Rochester International Airport officials are hoping area businesses will adopt travel policies that encourage employees to fly out of the regional airport, instead of driving to the Twin Cities for a flight.
Currently, the airport (often shorthanded to RST) has nonstop service to and from three cities, including Atlanta, Chicago and Minneapolis.
But the hope is that if businesses commit to flying out of southeastern Minnesota through the airport's Fly Local initiative, it will help grow air usage in the area, in turn improving service and making it more reliable.
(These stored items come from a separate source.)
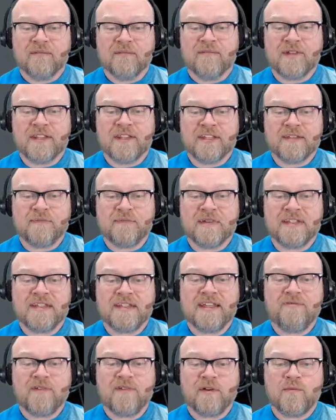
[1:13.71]
but the
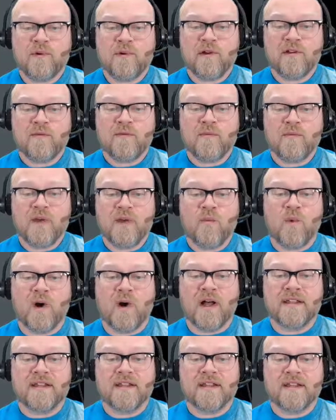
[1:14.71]
specific one we
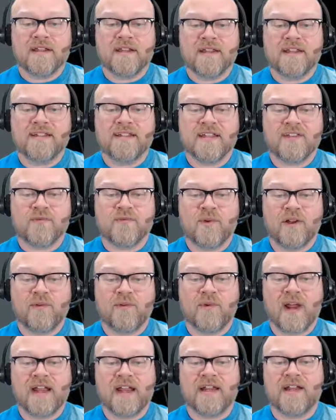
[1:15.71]
want is this
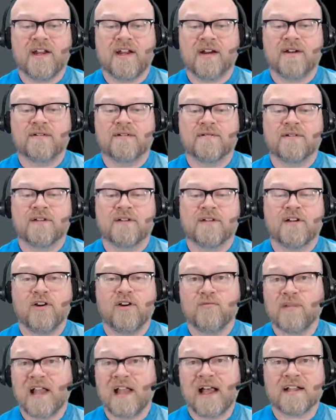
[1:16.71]
one right here,
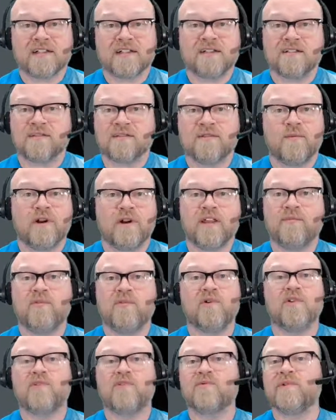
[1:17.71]
CodeBlocks
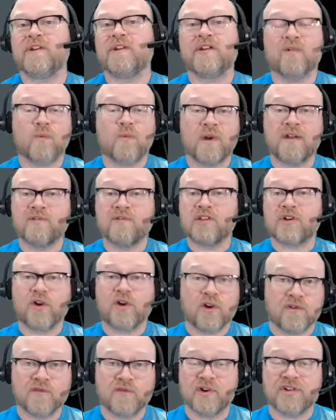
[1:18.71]
20.3 or whatever the
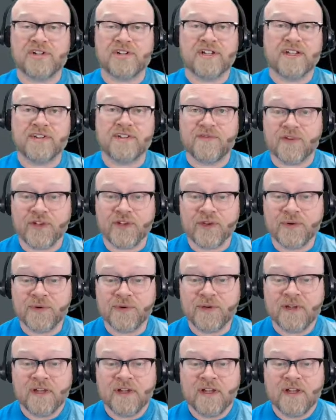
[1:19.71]
current version is for you.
The draft of the travel policy asks businesses to require their employees to compare flights out of Rochester with those out of other airports. Then, if a flight out of Rochester is within $300 of the lowest fare available anywhere, and doesn't extend travel beyond an extra four hours, the employee must book the Rochester flight instead of one at another airport.
Airport officials found that some flights out of RST can be cheaper, especially when the cost of driving to another airport and the time employees spend getting there are factored in.
"I think we'll show you for the most part, eight out of 10 of your flights are going to be cheaper and better for you as a company going out of Rochester than out of the Cities," airport director John Reed told the Rochester Post-Bulletin.
The paper published an editorial Monday on the Fly Local initiative, encouraging businesses to adopt the policy, saying, "Looking at the options could save businesses money, while failing to look fails to save anything." (The editorial board notes that the newspaper is considering the policy, but hasn't signed on yet.)
At least 11 companies in the area have adopted the policy, according to RST's website, including the City of Rochester. The airport hopes more will do the same.
Where people are flying from
Despite the fact that smaller regional airports can save travelers money and hassle, according to LifeHacker, many passengers are choosing to travel to larger metropolitan airports for flights, the New York Times reported earlier this year.
That's the case in Rochester too. The airport's "True Market/Leakage Study" found there's a lot of potential to increase the number of passengers who fly through RST. The "true market" size for the airport is 1.75 million air passengers, the study found, but only 12 percent of that number are actualluy traveling through Rochester.
Airport officials note that if RST can capture 40 percent of the market, it will be able to increase frequency and improve reliability of service, as well as potentially double the number of nonstop cities served through Rochester, the draft travel policy notes.
Declining passenger numbers at some small airports across the country have resulted in carriers ending service at them. This happened at RST back in 2014, when Allegiant Air cut its service in Rochester.
Continued consolidation within the airline industry, coupled with rising fuel costs, have also affected service in smaller markets, the Consumerist reported.